Leave out the pictures and repeat everything else in the records exactly.

* SOURCE DATA:
————————

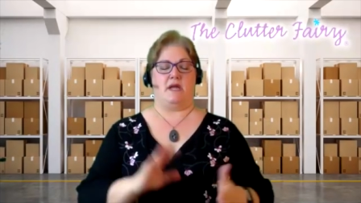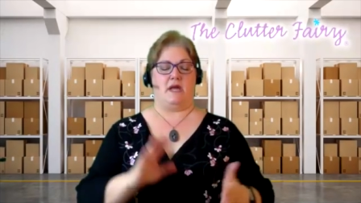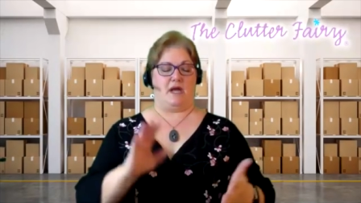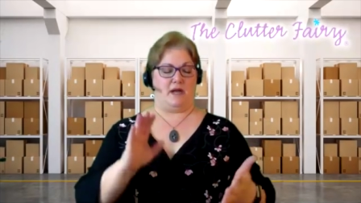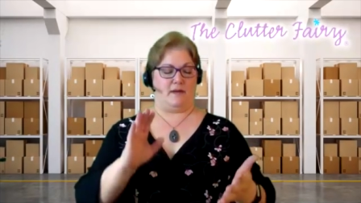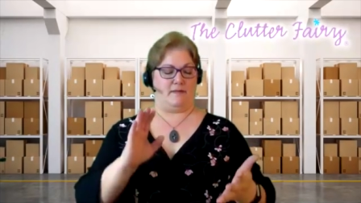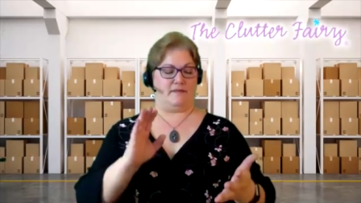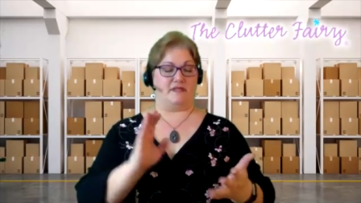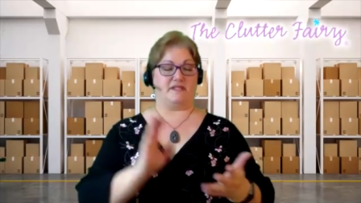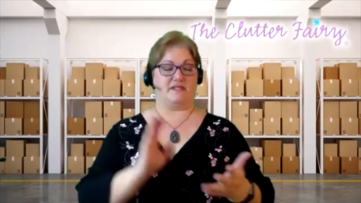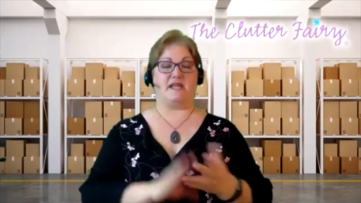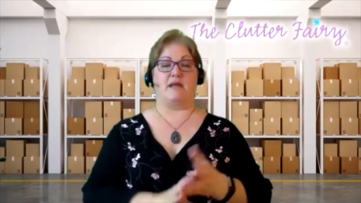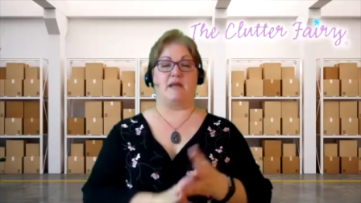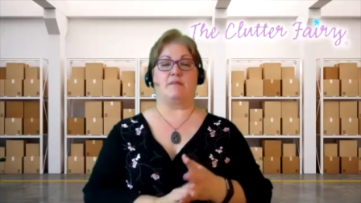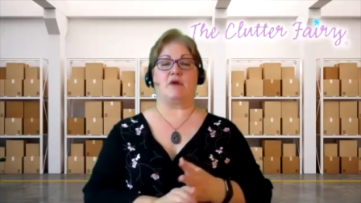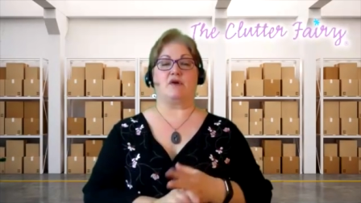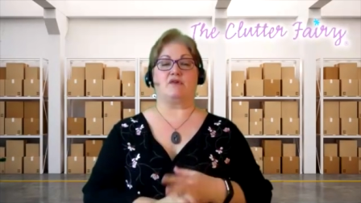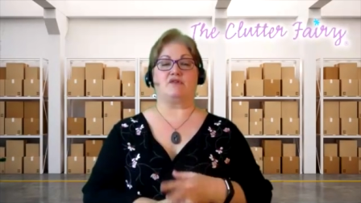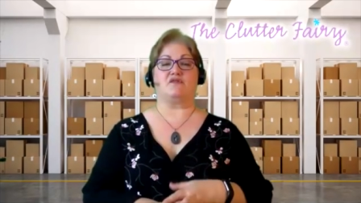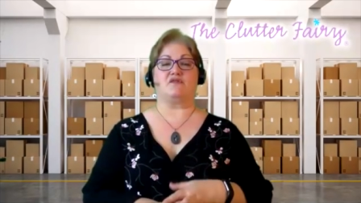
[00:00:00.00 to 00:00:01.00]
The same
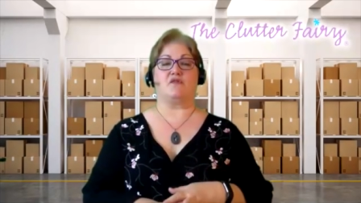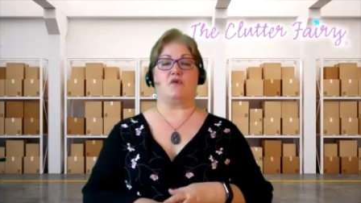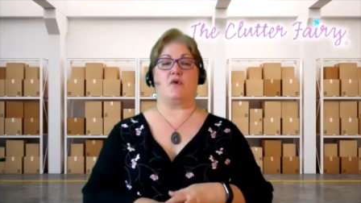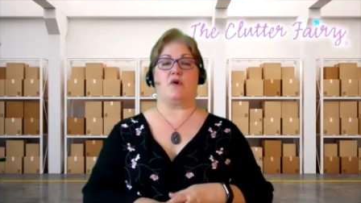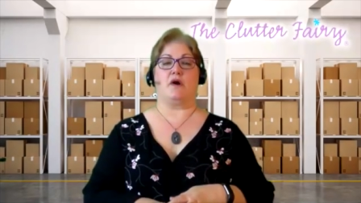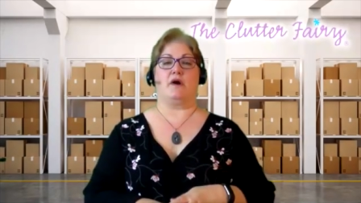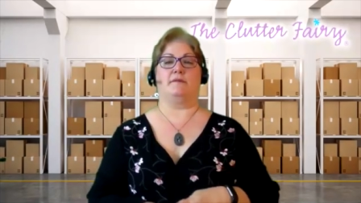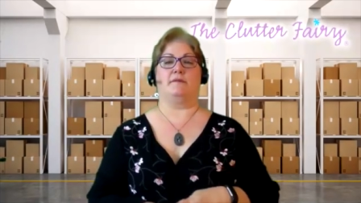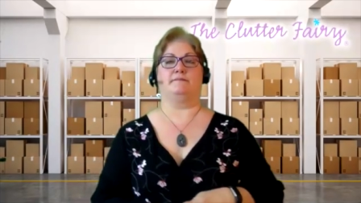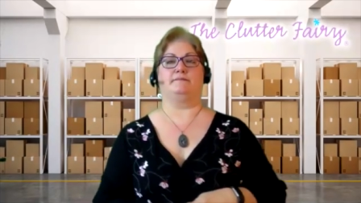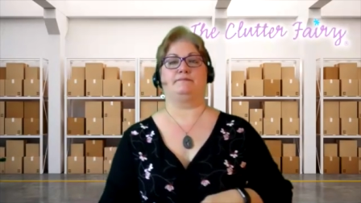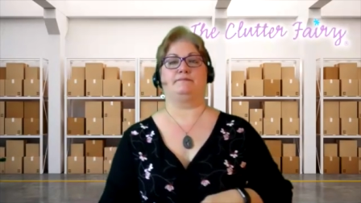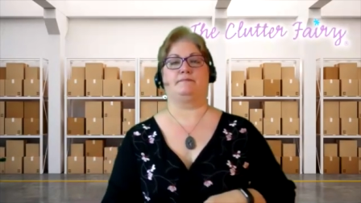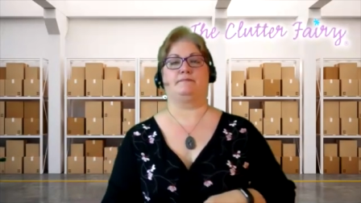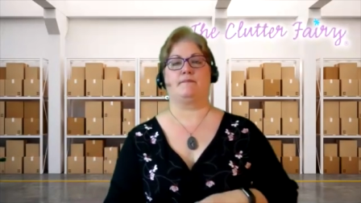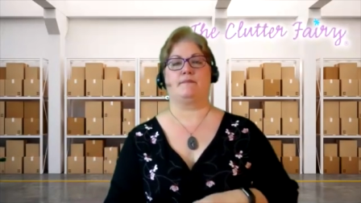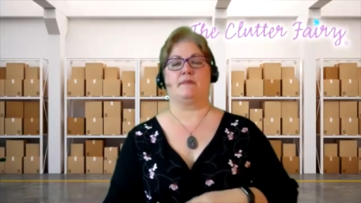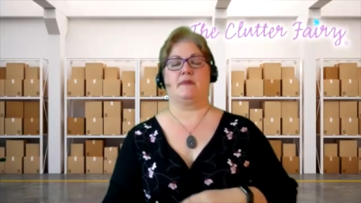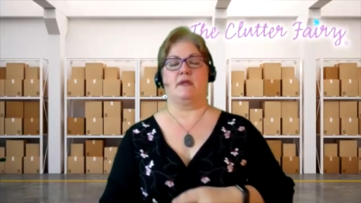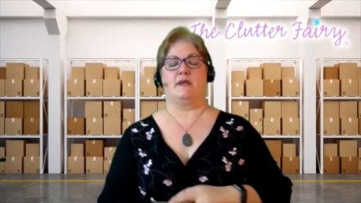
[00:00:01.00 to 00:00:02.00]
goes for,
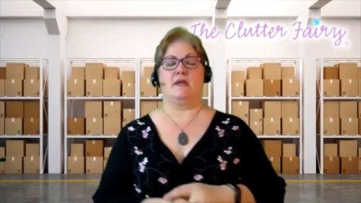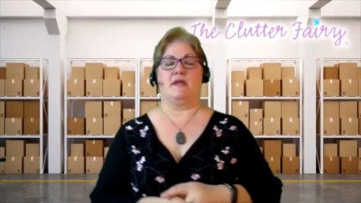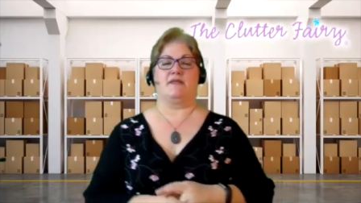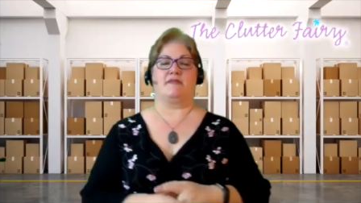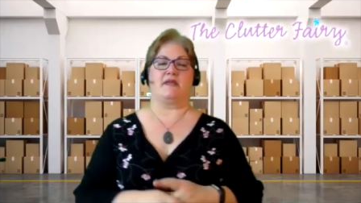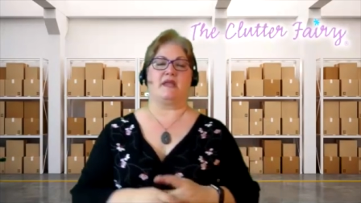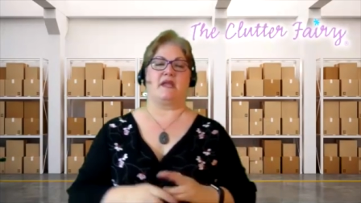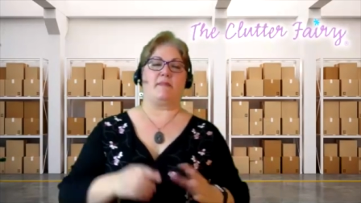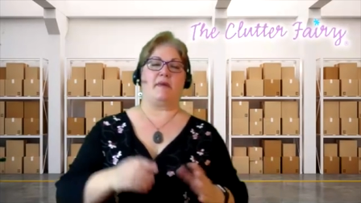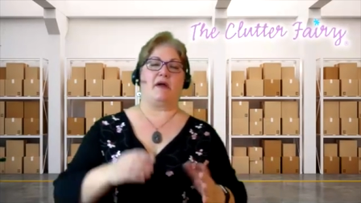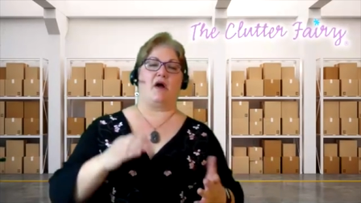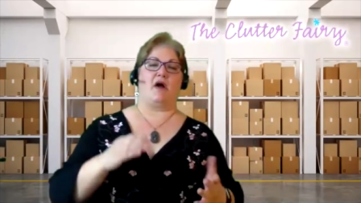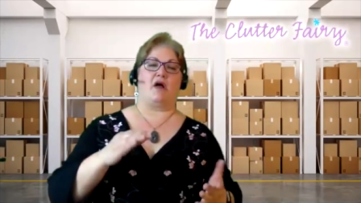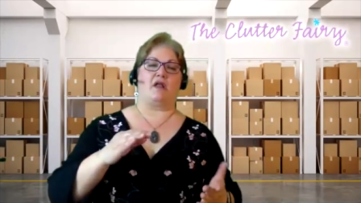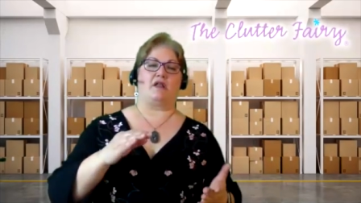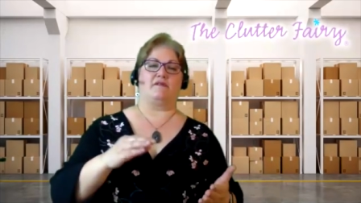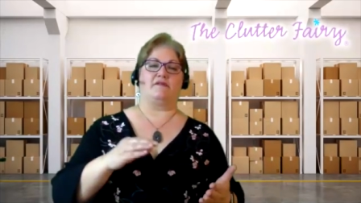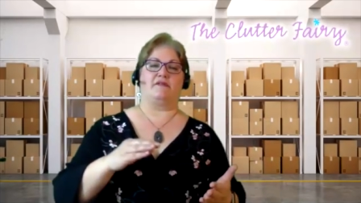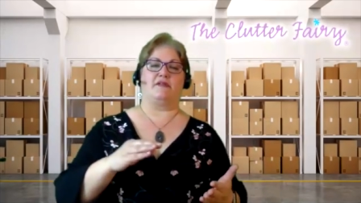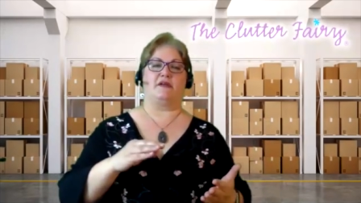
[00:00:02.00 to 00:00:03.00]
think about
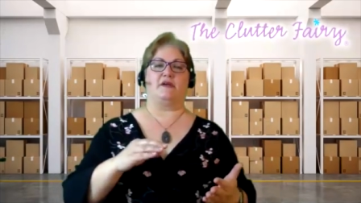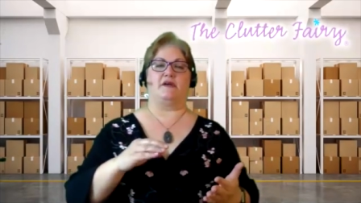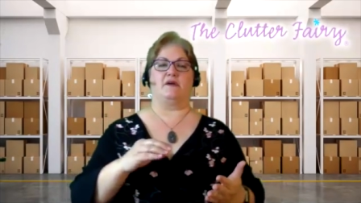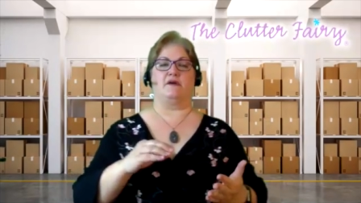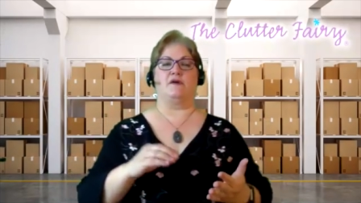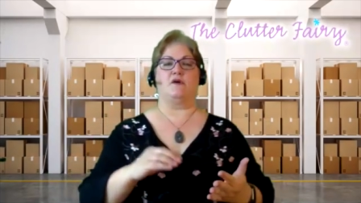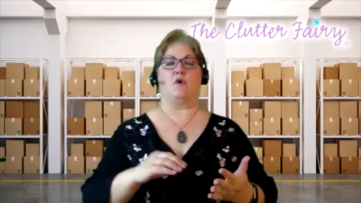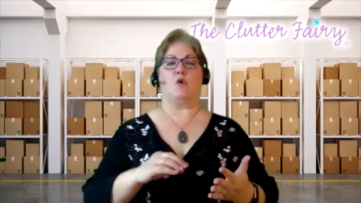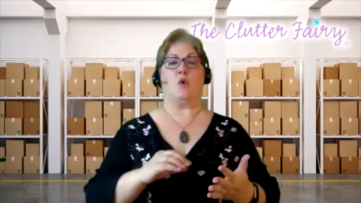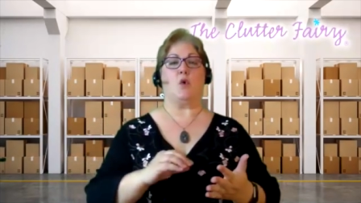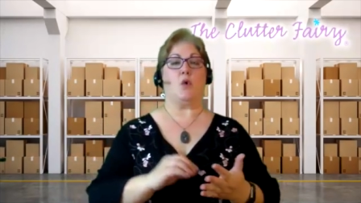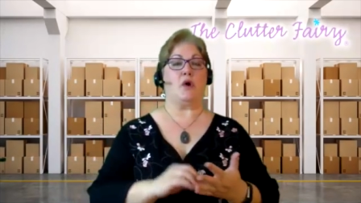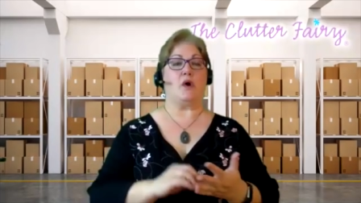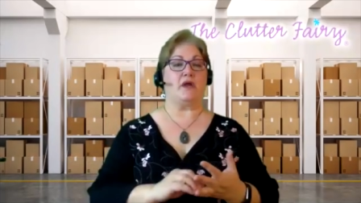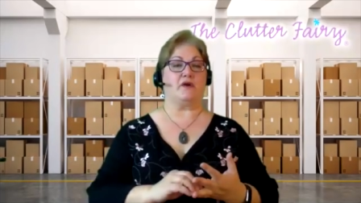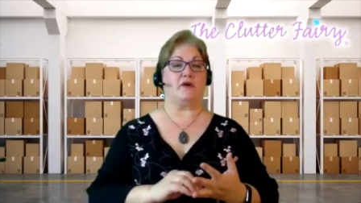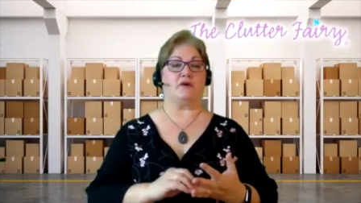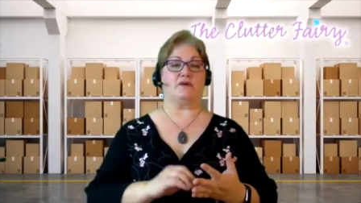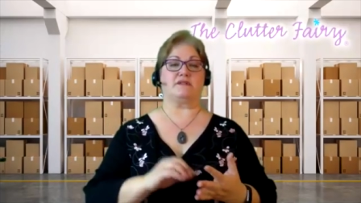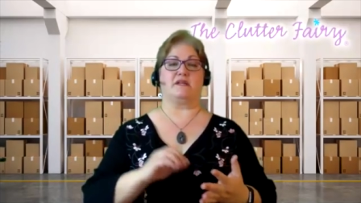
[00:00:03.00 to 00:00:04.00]
all of the
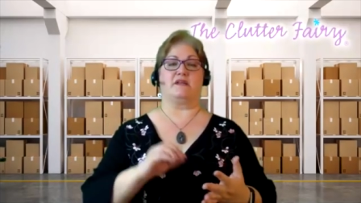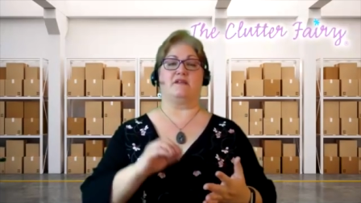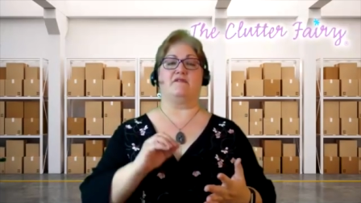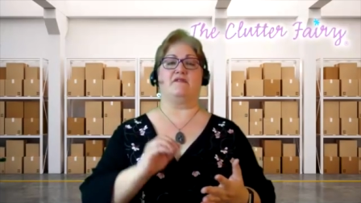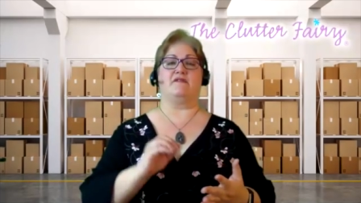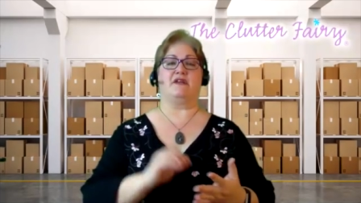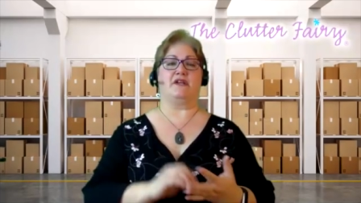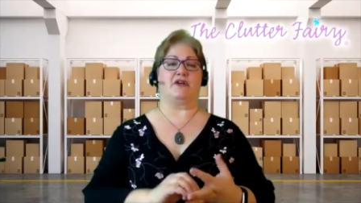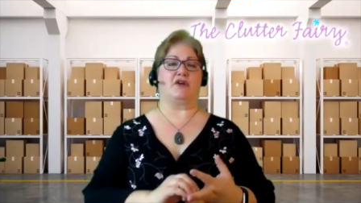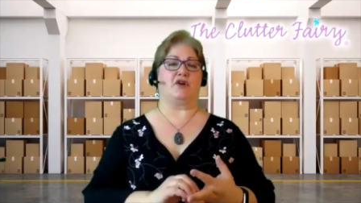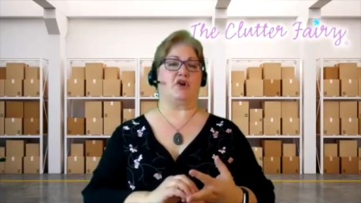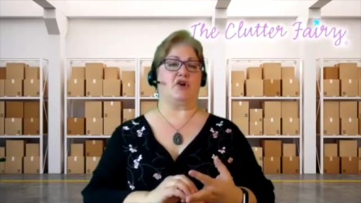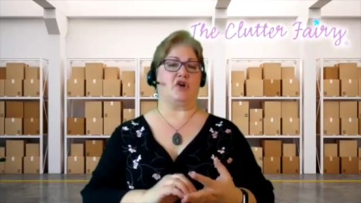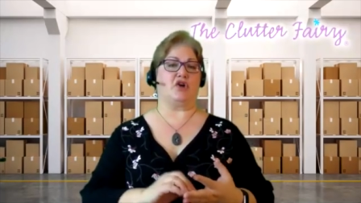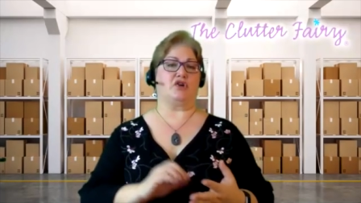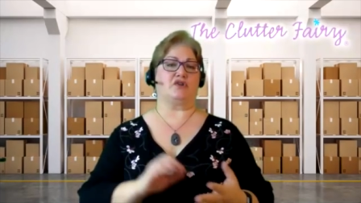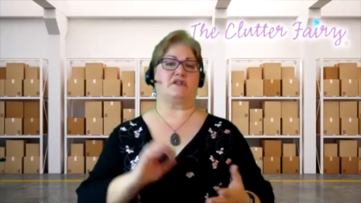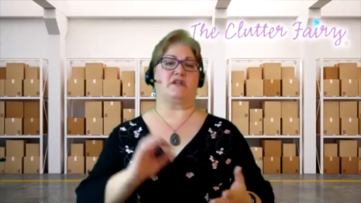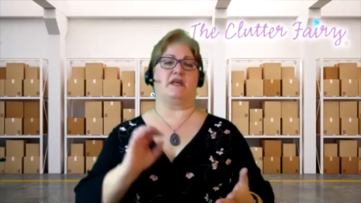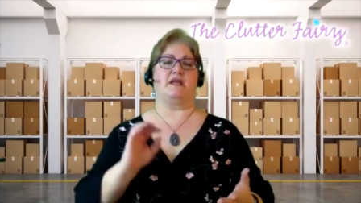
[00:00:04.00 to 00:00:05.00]
oils and
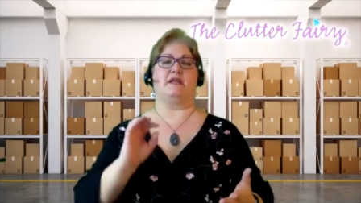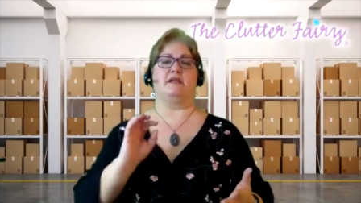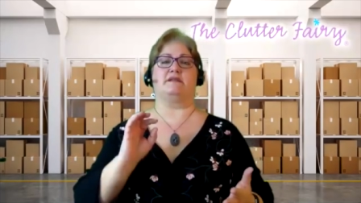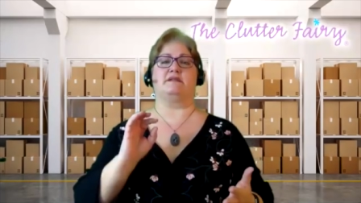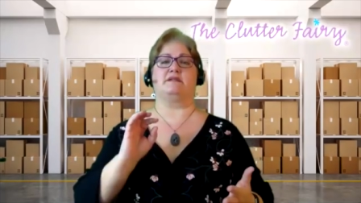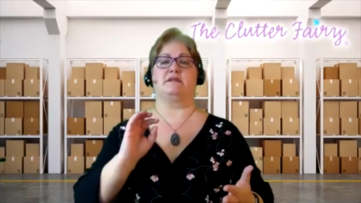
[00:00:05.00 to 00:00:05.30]
vinegars and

————————

* OUTPUT:
[00:00:00.00 to 00:00:01.00]
The same
[00:00:01.00 to 00:00:02.00]
goes for,
[00:00:02.00 to 00:00:03.00]
think about
[00:00:03.00 to 00:00:04.00]
all of the
[00:00:04.00 to 00:00:05.00]
oils and
[00:00:05.00 to 00:00:05.30]
vinegars and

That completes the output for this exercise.